Denis de la Reussille explique sa position
Pour cette partie de la gauche, le projet est, en somme, «mieux que rien du tout», au vu du rapport de forces actuel au parlement, et son rejet servirait les intérêts de la droite. Les parlementaires PLR et UDC ont en effet refusé en bloc la réforme, s’opposant mordicus à l’augmentation de 70 francs de l’AVS. Denis de la Reussille, conseiller national popiste, qui a soutenu, lors du vote décisif du 16 mars dernier, le compromis issu de la conférence de conciliation entre les deux chambres, provoquant l’incompréhension d’une partie de la gauche radicale, a alors effectué une analyse similaire.

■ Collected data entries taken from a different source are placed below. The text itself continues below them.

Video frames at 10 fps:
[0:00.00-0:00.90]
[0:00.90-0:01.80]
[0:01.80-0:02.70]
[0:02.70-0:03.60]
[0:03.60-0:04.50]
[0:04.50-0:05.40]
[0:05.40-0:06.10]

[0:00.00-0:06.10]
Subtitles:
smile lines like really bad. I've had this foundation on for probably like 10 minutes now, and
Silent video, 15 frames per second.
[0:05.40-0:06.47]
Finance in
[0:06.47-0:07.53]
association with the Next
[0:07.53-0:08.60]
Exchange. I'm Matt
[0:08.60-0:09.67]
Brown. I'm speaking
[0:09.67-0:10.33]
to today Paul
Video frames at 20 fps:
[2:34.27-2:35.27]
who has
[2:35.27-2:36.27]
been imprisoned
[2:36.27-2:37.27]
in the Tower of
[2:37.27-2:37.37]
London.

«Refuser le projet à ce moment en tant que seule voix de gauche aux côtés de l’UDC et du PLR n’était pas à mes yeux la bonne solution. Son rejet et renvoi au Conseil fédéral aurait été interprété comme une victoire de la droite. Avec le risque de voir venir dans six mois, un ou deux ans une nouvelle mouture encore plus dommageable pour les retraités», déclare le conseiller national. «J’ai soutenu tout au long du processus parlementaire les propositions les moins éloignées de mes convictions, puis j’ai rejeté le projet en vote final le 17 mars, comme je l’avais annoncé», explique encore l’élu, qui refuse l’augmentation de l’âge de la retraite des femmes et soutiendra le référendum de gauche avec conviction.

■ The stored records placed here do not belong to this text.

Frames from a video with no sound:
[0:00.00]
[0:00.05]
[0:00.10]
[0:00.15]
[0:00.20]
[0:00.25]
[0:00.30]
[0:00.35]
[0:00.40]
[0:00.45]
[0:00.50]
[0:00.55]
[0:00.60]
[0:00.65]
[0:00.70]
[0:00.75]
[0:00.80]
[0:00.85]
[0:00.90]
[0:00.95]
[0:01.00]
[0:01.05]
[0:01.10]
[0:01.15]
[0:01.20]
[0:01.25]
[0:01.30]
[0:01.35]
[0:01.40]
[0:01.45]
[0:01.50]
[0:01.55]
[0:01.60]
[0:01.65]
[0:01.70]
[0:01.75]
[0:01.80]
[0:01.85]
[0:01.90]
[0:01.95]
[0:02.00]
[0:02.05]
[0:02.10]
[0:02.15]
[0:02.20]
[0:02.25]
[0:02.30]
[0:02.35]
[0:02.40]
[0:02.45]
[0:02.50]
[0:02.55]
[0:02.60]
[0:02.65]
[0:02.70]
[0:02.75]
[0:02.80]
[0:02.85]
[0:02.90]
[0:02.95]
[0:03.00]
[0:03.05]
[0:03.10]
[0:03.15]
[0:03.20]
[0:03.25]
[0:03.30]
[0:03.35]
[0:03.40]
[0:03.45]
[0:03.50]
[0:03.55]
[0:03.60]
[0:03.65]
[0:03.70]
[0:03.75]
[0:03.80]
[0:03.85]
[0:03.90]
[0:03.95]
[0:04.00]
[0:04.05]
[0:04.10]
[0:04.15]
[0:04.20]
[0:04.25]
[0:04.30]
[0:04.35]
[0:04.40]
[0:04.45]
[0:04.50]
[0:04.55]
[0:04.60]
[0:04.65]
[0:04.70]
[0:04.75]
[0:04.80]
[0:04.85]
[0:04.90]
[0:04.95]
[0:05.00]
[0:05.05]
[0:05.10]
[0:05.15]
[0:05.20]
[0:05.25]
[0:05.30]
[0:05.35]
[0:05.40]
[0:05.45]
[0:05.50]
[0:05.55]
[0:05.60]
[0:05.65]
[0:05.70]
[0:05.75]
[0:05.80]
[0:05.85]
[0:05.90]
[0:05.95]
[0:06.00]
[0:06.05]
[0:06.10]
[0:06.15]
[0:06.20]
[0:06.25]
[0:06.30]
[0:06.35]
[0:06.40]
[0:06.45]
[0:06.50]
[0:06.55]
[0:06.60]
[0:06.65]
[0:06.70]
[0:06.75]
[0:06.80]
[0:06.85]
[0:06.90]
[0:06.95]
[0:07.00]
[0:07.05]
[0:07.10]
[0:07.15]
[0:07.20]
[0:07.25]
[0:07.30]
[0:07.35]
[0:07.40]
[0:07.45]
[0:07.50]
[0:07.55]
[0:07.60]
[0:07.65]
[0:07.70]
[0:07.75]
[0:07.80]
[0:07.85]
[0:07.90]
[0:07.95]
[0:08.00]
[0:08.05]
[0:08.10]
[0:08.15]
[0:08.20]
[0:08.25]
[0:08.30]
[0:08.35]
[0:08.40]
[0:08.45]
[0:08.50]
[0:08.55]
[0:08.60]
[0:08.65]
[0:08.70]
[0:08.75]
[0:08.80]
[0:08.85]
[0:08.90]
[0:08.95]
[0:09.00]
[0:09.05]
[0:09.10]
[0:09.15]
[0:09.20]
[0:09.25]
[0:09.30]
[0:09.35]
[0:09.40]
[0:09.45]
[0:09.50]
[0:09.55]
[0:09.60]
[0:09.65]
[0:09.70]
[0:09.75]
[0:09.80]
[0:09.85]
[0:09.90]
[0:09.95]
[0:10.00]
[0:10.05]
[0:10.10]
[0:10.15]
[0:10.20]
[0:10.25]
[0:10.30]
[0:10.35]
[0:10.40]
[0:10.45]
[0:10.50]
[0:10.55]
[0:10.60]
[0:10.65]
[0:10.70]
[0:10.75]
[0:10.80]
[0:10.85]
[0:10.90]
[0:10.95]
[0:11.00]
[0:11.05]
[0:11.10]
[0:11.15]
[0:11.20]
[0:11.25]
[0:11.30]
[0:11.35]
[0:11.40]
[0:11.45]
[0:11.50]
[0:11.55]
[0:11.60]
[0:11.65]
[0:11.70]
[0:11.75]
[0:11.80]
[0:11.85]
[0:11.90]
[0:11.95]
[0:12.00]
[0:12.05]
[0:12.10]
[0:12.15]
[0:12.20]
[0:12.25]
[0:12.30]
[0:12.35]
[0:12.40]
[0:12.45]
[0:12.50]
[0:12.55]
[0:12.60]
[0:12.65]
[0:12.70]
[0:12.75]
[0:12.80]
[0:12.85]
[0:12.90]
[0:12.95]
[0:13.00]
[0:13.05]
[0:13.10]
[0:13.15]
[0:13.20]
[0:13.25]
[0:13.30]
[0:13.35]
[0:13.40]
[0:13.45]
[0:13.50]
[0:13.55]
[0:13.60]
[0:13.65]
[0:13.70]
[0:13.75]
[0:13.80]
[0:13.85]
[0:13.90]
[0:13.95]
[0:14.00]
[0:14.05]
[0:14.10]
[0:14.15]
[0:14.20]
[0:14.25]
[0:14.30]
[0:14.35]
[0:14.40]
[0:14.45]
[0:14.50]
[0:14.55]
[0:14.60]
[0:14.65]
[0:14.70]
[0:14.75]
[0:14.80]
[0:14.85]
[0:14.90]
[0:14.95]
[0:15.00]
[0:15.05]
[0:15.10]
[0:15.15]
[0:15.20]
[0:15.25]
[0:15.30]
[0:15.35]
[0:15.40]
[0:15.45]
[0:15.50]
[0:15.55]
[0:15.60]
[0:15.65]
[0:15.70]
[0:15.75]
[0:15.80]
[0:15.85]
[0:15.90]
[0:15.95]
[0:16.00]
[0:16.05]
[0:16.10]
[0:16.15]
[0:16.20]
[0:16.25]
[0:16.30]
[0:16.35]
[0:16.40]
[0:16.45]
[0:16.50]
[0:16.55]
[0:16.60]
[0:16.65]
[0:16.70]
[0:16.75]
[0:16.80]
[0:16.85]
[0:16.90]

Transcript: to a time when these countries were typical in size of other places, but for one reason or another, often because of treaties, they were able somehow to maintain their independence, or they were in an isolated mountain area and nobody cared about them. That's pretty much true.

La hausse prévue du taux de TVA nécessitant une modification de la Constitution, la population aura de toute façon le dernier mot, mais les opposants de gauche précisent que «c’est la «Loi fédérale sur la réforme de la prévoyance vieillesse 2020» dans son ensemble que nous combattons, et pas uniquement la modification constitutionnelle soumise au vote obligatoire». Ils ont jusqu’au 6 juillet pour récolter les 50’000 paraphes. Le vote est d’ores et déjà agendé au 24 septembre.